### [Problem requirements]
Give back all of the data exactly as it stands, with the pictures removed.

### [Dataset content]
──────────────────────────────

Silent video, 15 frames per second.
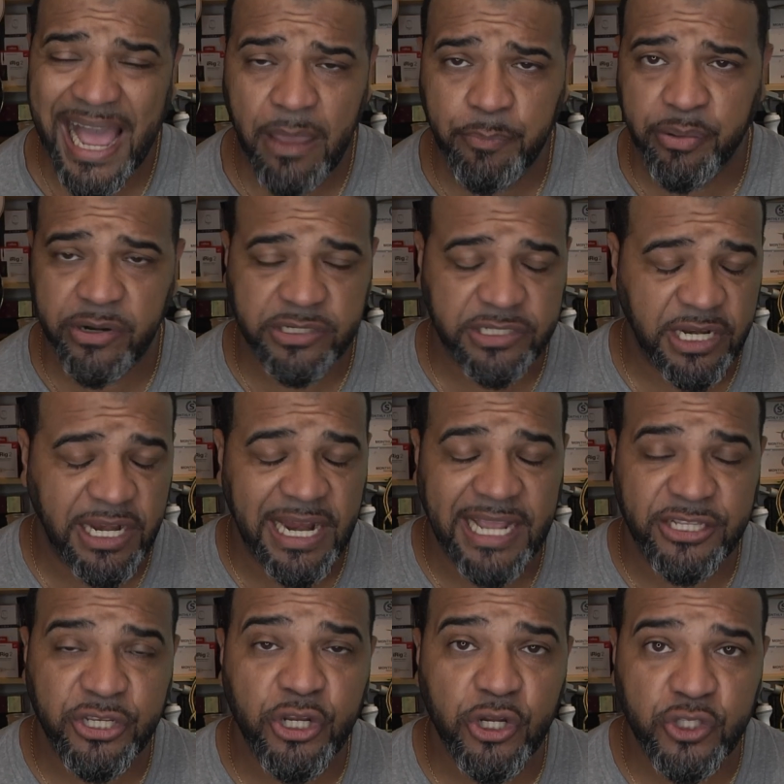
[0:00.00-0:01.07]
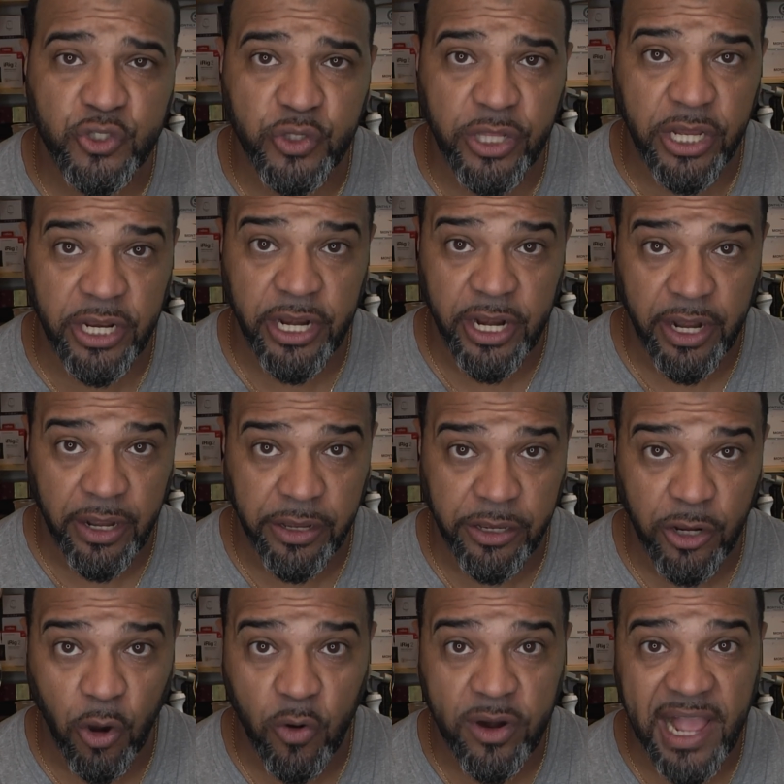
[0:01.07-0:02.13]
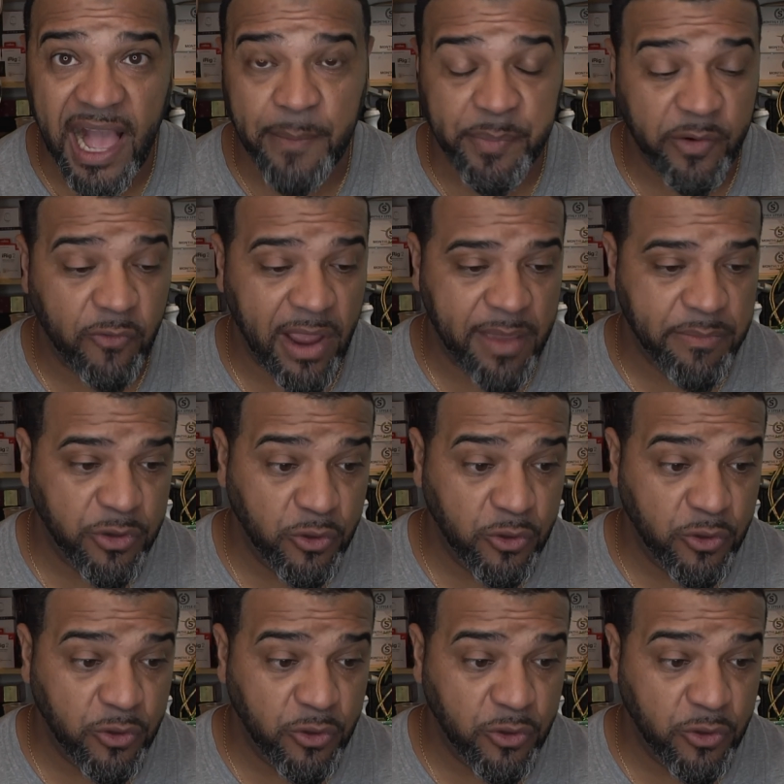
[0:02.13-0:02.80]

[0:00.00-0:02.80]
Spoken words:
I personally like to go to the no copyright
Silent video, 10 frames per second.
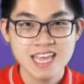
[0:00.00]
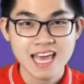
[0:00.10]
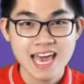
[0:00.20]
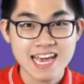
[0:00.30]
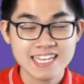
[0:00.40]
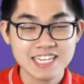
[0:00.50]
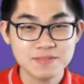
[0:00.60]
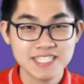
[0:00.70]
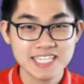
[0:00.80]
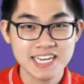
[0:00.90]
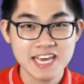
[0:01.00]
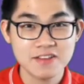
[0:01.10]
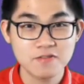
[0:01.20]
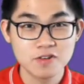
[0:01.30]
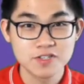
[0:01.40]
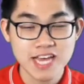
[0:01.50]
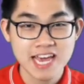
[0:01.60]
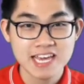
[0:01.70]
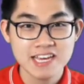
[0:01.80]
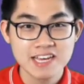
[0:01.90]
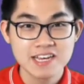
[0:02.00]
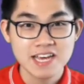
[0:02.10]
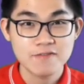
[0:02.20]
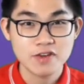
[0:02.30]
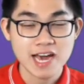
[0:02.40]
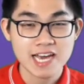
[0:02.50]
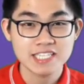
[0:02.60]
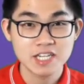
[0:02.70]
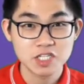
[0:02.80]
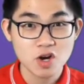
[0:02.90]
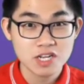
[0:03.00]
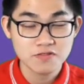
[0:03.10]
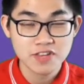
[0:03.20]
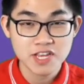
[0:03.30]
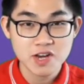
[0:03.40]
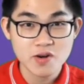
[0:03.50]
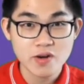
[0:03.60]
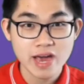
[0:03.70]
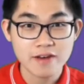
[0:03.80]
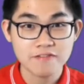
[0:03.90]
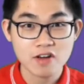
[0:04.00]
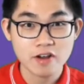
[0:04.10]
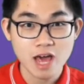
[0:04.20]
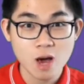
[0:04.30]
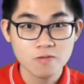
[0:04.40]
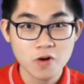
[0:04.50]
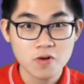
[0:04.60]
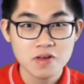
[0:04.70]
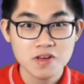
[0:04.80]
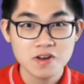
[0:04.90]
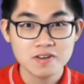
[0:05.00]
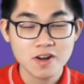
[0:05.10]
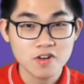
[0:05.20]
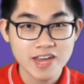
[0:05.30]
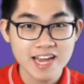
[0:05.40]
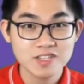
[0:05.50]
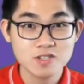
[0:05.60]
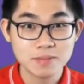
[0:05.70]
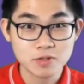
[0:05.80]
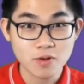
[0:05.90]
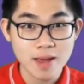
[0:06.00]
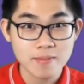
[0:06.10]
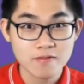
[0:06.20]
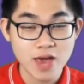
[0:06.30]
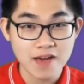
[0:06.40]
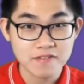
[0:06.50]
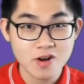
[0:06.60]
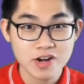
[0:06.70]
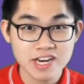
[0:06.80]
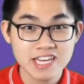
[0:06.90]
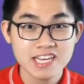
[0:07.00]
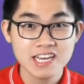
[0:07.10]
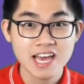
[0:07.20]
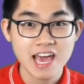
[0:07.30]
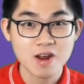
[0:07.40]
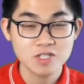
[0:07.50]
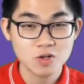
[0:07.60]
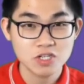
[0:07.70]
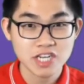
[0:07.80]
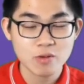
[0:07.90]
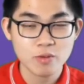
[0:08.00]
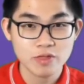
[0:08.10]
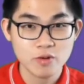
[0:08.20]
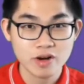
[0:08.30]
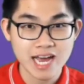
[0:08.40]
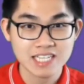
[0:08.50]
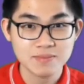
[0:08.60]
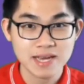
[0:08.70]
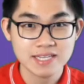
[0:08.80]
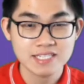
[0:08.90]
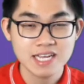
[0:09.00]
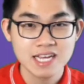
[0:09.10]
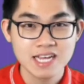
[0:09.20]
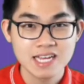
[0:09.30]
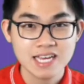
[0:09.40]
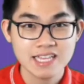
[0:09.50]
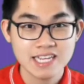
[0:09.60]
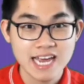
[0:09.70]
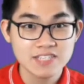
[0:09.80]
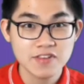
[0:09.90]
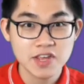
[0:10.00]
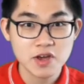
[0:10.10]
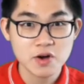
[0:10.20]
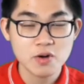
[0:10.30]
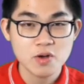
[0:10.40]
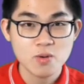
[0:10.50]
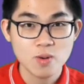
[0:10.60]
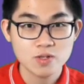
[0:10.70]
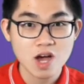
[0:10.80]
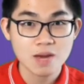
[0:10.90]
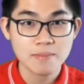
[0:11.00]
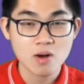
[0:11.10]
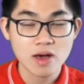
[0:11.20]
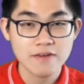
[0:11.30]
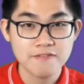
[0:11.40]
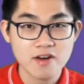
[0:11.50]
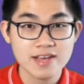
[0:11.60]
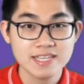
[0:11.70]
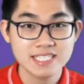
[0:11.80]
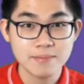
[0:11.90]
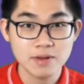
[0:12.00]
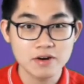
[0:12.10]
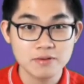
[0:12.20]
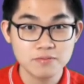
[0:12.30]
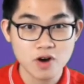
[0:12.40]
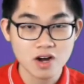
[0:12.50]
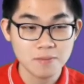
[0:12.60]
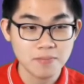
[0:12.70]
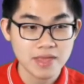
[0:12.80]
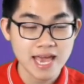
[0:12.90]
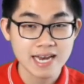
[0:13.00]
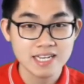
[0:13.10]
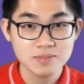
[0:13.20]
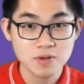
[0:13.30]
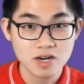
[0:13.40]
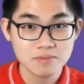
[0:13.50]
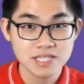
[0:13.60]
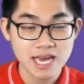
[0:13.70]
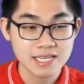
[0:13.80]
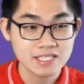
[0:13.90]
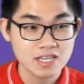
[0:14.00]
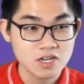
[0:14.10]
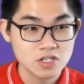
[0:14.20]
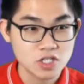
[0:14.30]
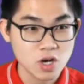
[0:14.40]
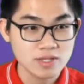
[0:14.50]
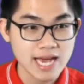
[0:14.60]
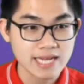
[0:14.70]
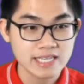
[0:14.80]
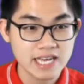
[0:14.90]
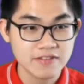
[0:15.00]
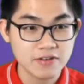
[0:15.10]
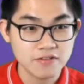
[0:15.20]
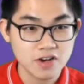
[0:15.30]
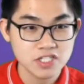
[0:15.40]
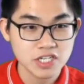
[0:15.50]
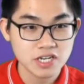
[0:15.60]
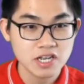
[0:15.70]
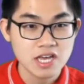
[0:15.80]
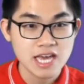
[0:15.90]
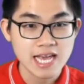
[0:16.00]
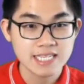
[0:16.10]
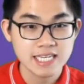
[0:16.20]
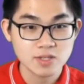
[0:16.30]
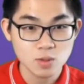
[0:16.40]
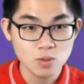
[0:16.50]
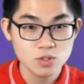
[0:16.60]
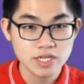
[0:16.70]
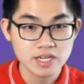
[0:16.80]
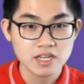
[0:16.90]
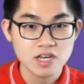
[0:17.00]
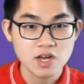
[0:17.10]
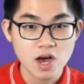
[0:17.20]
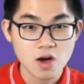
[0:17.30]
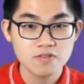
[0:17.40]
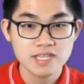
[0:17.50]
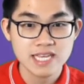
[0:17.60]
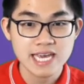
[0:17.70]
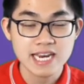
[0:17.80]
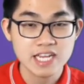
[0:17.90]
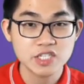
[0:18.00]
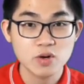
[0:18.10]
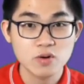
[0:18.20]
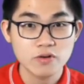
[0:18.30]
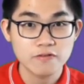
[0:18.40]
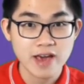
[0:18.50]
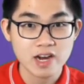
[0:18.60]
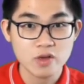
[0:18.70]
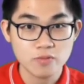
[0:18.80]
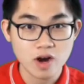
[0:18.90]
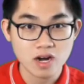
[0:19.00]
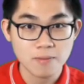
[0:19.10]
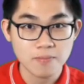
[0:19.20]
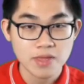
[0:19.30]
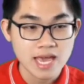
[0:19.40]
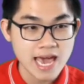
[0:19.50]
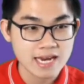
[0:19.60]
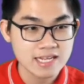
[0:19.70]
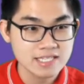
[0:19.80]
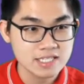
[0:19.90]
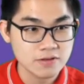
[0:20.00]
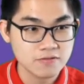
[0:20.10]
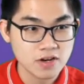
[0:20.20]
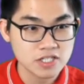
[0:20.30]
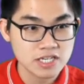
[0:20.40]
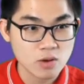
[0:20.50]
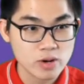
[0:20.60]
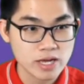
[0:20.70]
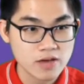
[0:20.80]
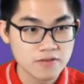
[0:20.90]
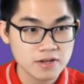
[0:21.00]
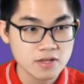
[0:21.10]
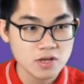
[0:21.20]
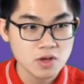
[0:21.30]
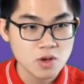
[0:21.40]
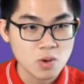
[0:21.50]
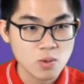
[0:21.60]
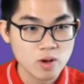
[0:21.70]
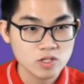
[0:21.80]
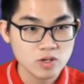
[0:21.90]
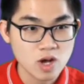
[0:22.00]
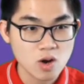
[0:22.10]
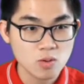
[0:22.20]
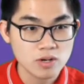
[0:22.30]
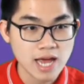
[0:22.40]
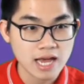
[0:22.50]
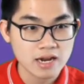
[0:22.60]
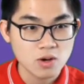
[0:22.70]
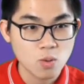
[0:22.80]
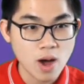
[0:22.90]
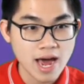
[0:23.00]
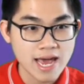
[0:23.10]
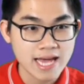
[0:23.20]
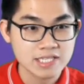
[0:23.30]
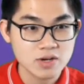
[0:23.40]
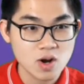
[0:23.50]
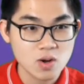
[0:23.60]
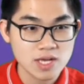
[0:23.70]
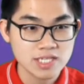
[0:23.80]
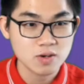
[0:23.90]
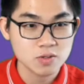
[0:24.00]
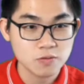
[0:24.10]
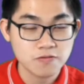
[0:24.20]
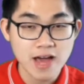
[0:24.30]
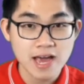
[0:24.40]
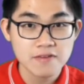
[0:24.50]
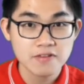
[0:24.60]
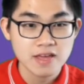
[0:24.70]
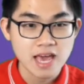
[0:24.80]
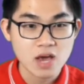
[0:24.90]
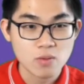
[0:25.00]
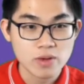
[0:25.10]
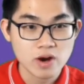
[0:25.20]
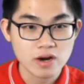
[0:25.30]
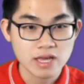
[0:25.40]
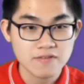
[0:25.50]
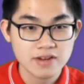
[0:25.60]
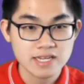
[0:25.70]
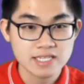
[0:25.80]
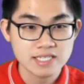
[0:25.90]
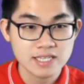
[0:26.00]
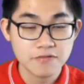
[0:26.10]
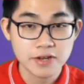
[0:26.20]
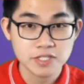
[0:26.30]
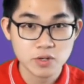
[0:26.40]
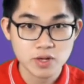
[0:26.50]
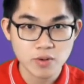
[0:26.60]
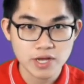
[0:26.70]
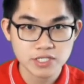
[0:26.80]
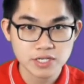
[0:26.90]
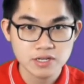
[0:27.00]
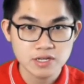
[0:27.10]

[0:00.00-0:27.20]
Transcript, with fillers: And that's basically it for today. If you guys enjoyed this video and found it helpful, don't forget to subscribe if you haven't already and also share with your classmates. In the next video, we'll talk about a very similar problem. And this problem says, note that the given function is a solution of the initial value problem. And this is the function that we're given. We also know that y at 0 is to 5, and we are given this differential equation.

──────────────────────────────

### [Completed task]
Silent video, 15 frames per second.
[0:00.00-0:01.07]
[0:01.07-0:02.13]
[0:02.13-0:02.80]

[0:00.00-0:02.80]
Spoken words:
I personally like to go to the no copyright
Silent video, 10 frames per second.
[0:00.00]
[0:00.10]
[0:00.20]
[0:00.30]
[0:00.40]
[0:00.50]
[0:00.60]
[0:00.70]
[0:00.80]
[0:00.90]
[0:01.00]
[0:01.10]
[0:01.20]
[0:01.30]
[0:01.40]
[0:01.50]
[0:01.60]
[0:01.70]
[0:01.80]
[0:01.90]
[0:02.00]
[0:02.10]
[0:02.20]
[0:02.30]
[0:02.40]
[0:02.50]
[0:02.60]
[0:02.70]
[0:02.80]
[0:02.90]
[0:03.00]
[0:03.10]
[0:03.20]
[0:03.30]
[0:03.40]
[0:03.50]
[0:03.60]
[0:03.70]
[0:03.80]
[0:03.90]
[0:04.00]
[0:04.10]
[0:04.20]
[0:04.30]
[0:04.40]
[0:04.50]
[0:04.60]
[0:04.70]
[0:04.80]
[0:04.90]
[0:05.00]
[0:05.10]
[0:05.20]
[0:05.30]
[0:05.40]
[0:05.50]
[0:05.60]
[0:05.70]
[0:05.80]
[0:05.90]
[0:06.00]
[0:06.10]
[0:06.20]
[0:06.30]
[0:06.40]
[0:06.50]
[0:06.60]
[0:06.70]
[0:06.80]
[0:06.90]
[0:07.00]
[0:07.10]
[0:07.20]
[0:07.30]
[0:07.40]
[0:07.50]
[0:07.60]
[0:07.70]
[0:07.80]
[0:07.90]
[0:08.00]
[0:08.10]
[0:08.20]
[0:08.30]
[0:08.40]
[0:08.50]
[0:08.60]
[0:08.70]
[0:08.80]
[0:08.90]
[0:09.00]
[0:09.10]
[0:09.20]
[0:09.30]
[0:09.40]
[0:09.50]
[0:09.60]
[0:09.70]
[0:09.80]
[0:09.90]
[0:10.00]
[0:10.10]
[0:10.20]
[0:10.30]
[0:10.40]
[0:10.50]
[0:10.60]
[0:10.70]
[0:10.80]
[0:10.90]
[0:11.00]
[0:11.10]
[0:11.20]
[0:11.30]
[0:11.40]
[0:11.50]
[0:11.60]
[0:11.70]
[0:11.80]
[0:11.90]
[0:12.00]
[0:12.10]
[0:12.20]
[0:12.30]
[0:12.40]
[0:12.50]
[0:12.60]
[0:12.70]
[0:12.80]
[0:12.90]
[0:13.00]
[0:13.10]
[0:13.20]
[0:13.30]
[0:13.40]
[0:13.50]
[0:13.60]
[0:13.70]
[0:13.80]
[0:13.90]
[0:14.00]
[0:14.10]
[0:14.20]
[0:14.30]
[0:14.40]
[0:14.50]
[0:14.60]
[0:14.70]
[0:14.80]
[0:14.90]
[0:15.00]
[0:15.10]
[0:15.20]
[0:15.30]
[0:15.40]
[0:15.50]
[0:15.60]
[0:15.70]
[0:15.80]
[0:15.90]
[0:16.00]
[0:16.10]
[0:16.20]
[0:16.30]
[0:16.40]
[0:16.50]
[0:16.60]
[0:16.70]
[0:16.80]
[0:16.90]
[0:17.00]
[0:17.10]
[0:17.20]
[0:17.30]
[0:17.40]
[0:17.50]
[0:17.60]
[0:17.70]
[0:17.80]
[0:17.90]
[0:18.00]
[0:18.10]
[0:18.20]
[0:18.30]
[0:18.40]
[0:18.50]
[0:18.60]
[0:18.70]
[0:18.80]
[0:18.90]
[0:19.00]
[0:19.10]
[0:19.20]
[0:19.30]
[0:19.40]
[0:19.50]
[0:19.60]
[0:19.70]
[0:19.80]
[0:19.90]
[0:20.00]
[0:20.10]
[0:20.20]
[0:20.30]
[0:20.40]
[0:20.50]
[0:20.60]
[0:20.70]
[0:20.80]
[0:20.90]
[0:21.00]
[0:21.10]
[0:21.20]
[0:21.30]
[0:21.40]
[0:21.50]
[0:21.60]
[0:21.70]
[0:21.80]
[0:21.90]
[0:22.00]
[0:22.10]
[0:22.20]
[0:22.30]
[0:22.40]
[0:22.50]
[0:22.60]
[0:22.70]
[0:22.80]
[0:22.90]
[0:23.00]
[0:23.10]
[0:23.20]
[0:23.30]
[0:23.40]
[0:23.50]
[0:23.60]
[0:23.70]
[0:23.80]
[0:23.90]
[0:24.00]
[0:24.10]
[0:24.20]
[0:24.30]
[0:24.40]
[0:24.50]
[0:24.60]
[0:24.70]
[0:24.80]
[0:24.90]
[0:25.00]
[0:25.10]
[0:25.20]
[0:25.30]
[0:25.40]
[0:25.50]
[0:25.60]
[0:25.70]
[0:25.80]
[0:25.90]
[0:26.00]
[0:26.10]
[0:26.20]
[0:26.30]
[0:26.40]
[0:26.50]
[0:26.60]
[0:26.70]
[0:26.80]
[0:26.90]
[0:27.00]
[0:27.10]

[0:00.00-0:27.20]
Transcript, with fillers: And that's basically it for today. If you guys enjoyed this video and found it helpful, don't forget to subscribe if you haven't already and also share with your classmates. In the next video, we'll talk about a very similar problem. And this problem says, note that the given function is a solution of the initial value problem. And this is the function that we're given. We also know that y at 0 is to 5, and we are given this differential equation.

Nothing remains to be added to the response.